Answer:
There are certain legal requirements and set of laws that need to be complied with while setting pay structures for any firm. The following are the set of legal requirements that should be followed by a small startup business.
1) Equal Employment Opportunity - Companies cannot differentiate an employee based on his caste, color, sex or religion. Employees are to be truly differentiated on the basis of their skills and experience.
There has to be an equal opportunity for all at work. This however does not mean that equal pay will be paid to men and women. If the two are doing same work and are same experienced then they should be paid equally. Job evaluation is one of the aspects for measuring the worth of a job and then paying them accordingly.
2) Minimum Wage: As per the Minimum wages act and FLSA (Fair Labor Standards Act), which differs in different countries, an employee should be paid a minimum wage for his services rendered. This amount is calculated hour wise and differs across continents/countries. This depends on the living standards of that country as well as the current that prevails in the economy.
3) Overtime Pay : According to the FLSA (Fair Labor Standards Act) requirements, employees are supposed to be paid extra money for any overtime they do. Some companies follow this while some don't. This differs in employees who are exempt and non-exempt from such requirements.
4) Child Labor: Child labor is strictly prohibited. Any employer cannot employee any child under the age of 14 for any kind of hazardous work.
5) Prevailing wages : Any employer must pay the current prevailing rate of that area to his/her employer. The prevailing rates are decided taking into consideration factors such as standard of living, etc. and must be based on 30% of the local labor force.

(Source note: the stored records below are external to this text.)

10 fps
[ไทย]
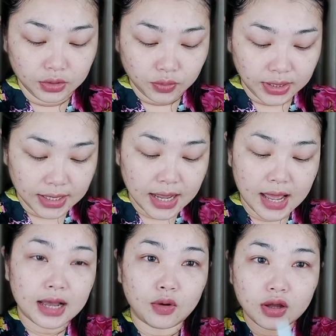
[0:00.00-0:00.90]
ตัวนี้นะคะ
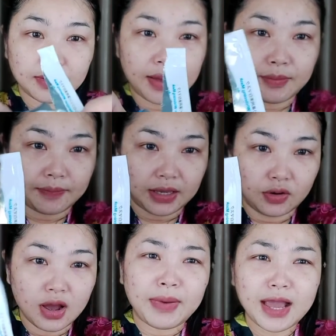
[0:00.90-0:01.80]
เขาก็จะมาเป็นแบบนี้
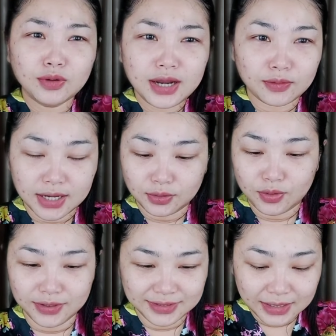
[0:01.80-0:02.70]
เนาะไปอย่างรวดเร็วนะคะทุก
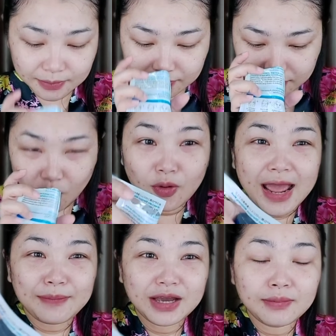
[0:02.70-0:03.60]
คนโอ้
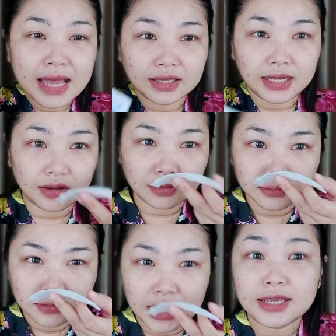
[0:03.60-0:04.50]
น้ำเยอะมากกินก็
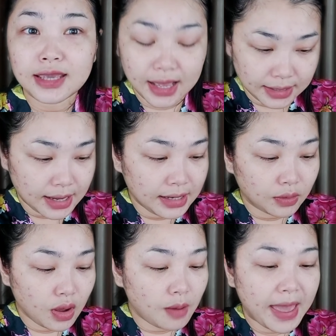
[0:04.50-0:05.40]
กินยาๆนะคะ แล้
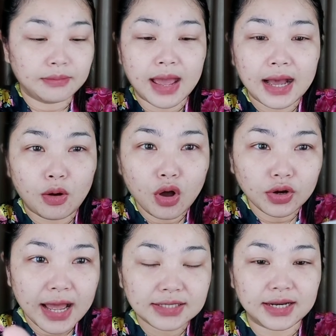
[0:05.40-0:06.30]
วก็แผ่นมาร์กเขาก็ค่
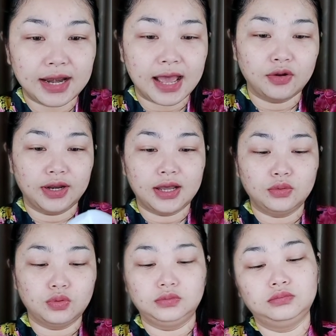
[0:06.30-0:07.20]
อนข้างจะหนาๆหน่อยนะคะ
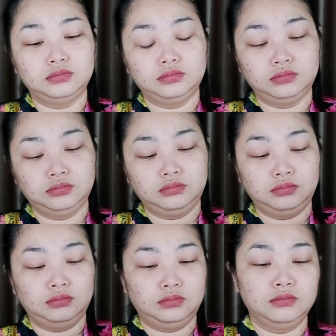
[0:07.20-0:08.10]
ทุกคน
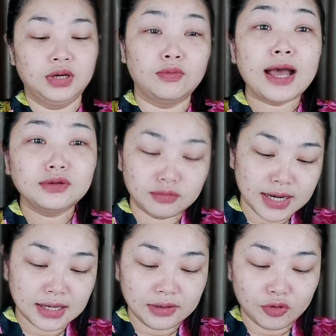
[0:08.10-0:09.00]
เหมือนว่านกมา
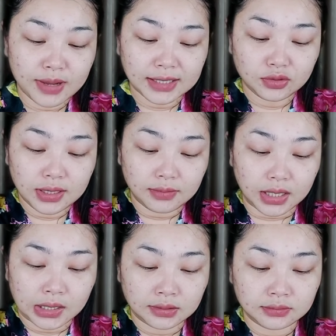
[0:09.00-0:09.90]
นั่งรีวิวมาร์กที่ตัวเองมี
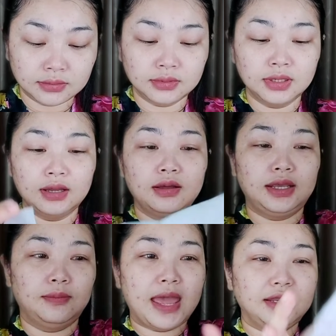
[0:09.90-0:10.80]

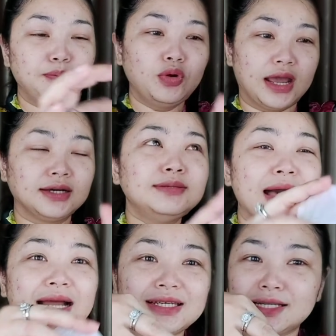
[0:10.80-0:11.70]
นี่แผ่นญี่ปุ่นอะคือ
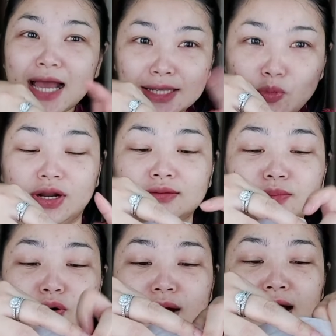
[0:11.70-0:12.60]
มาร์กที่สัญชาติญี่ปุ่นอะต้อง
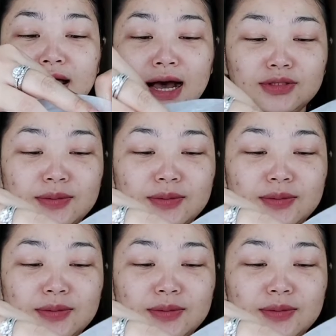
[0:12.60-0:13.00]
จะบอกว่าเขา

When a company is just set up, the scale of its operations is small and it's just in the process of developing things and policies and lot of other aspects are to be taken care of.
For a small startup, it might not be feasible to spend too much on the workforce. But gradually this is expanded when the company gets a hang of its current operations. But in this process, it has to take care of equal employment opportunity, paying minimum wages, paying overtime etc.
In following all these, the company might be left with few resources to be spent elsewhere. Also, it may face some problems with paying overtime to its employees.
Answer:
An organization's pay structure has to be decided very carefully. It is an important factor in attracting employees to join an organization. Organizations should also take enough care to ensure that they don't end up paying more than required as it is a huge cost to the company.
Organizations pay employees more than the market rate when they plan to hire high quality employees. Organizations generally believe that by offering better packages one can hire better people. They believe that incremental value added by these high-quality workers is much more than the cost incurred on them.
Consequences of paying more:
• Hight quality and highly productive employees can be employees
• Employee retention rate increases
• Cost to the company increases
Organizations pay employees less than the market rate when they are in a very poor financial condition and are in a pressure to save costs. They are ready to accept low quality employees by offering less.
Consequences of paying less:
• Organizations would end up recruiting low quality employees
• Employee retention would be very less. Employees leave the company as soon as they get a better package
• Companies might be able to save some costs.
Answer:
Businesses apply various ways to increase their income. They even look for small things through which they can save money for business purpose. They try to get maximum possible profit form the customers also for the same reason. While doing so sometimes they forget that legal and ethical issues should be kept under consideration.
The policy of deducting a share of transaction fees from tips of the servers is legal but not fair. Giving tips to servers is the choice of customers, deducting even a small portion from their tips from restaurant's side is not fair. Though it is true that restaurants are being charged card processing fee, it is the process applicable everywhere. Customers pay tips only when they observe the behavior of the server to be nice. It is server's extra income which should be respected by the restaurant's owners.
Talking about the same in legal terms, it is considered as fair. The restaurants bear high maintenance charges. Deducting small amounts from the tips will save their high processing charges if it is calculated on a monthly basis. The restaurants owners are also right in their prospect that servers are paid fairly and that is why they accept the job offers. The service for which they are paid from the restaurant's side, for the same service they get tips also. So, deducting a small amount in the name of processing fee for cards is legal.